▸ **Your objective**
Retype, exactly as written, every line from the one containing "[0:01.00-0:01.50]" through the last line of the records below, both included; skip the pictures.

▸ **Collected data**
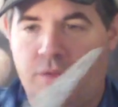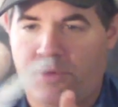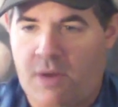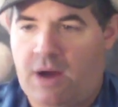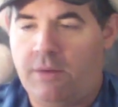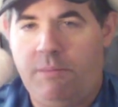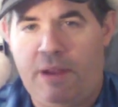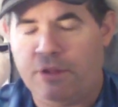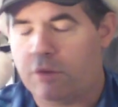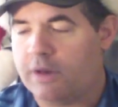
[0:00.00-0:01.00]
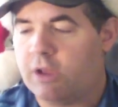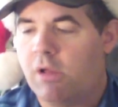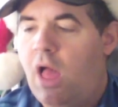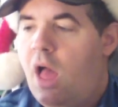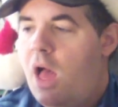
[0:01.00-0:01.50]
throughout Menasor
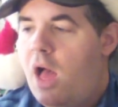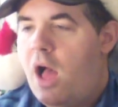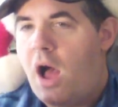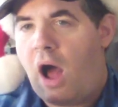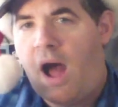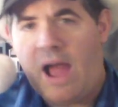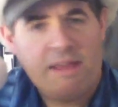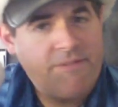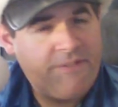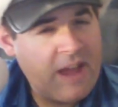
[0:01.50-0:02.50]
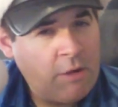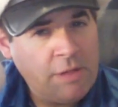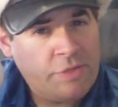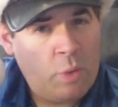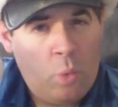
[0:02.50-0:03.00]
here. I
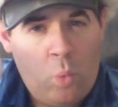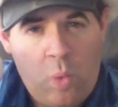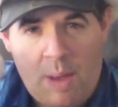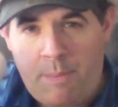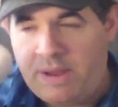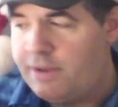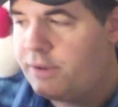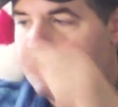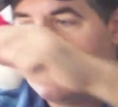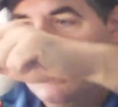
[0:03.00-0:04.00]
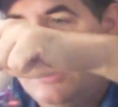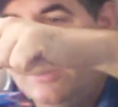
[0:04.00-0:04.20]
found that the weapons,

▸ **Answer section**
[0:01.00-0:01.50]
throughout Menasor
[0:01.50-0:02.50]
[0:02.50-0:03.00]
here. I
[0:03.00-0:04.00]
[0:04.00-0:04.20]
found that the weapons,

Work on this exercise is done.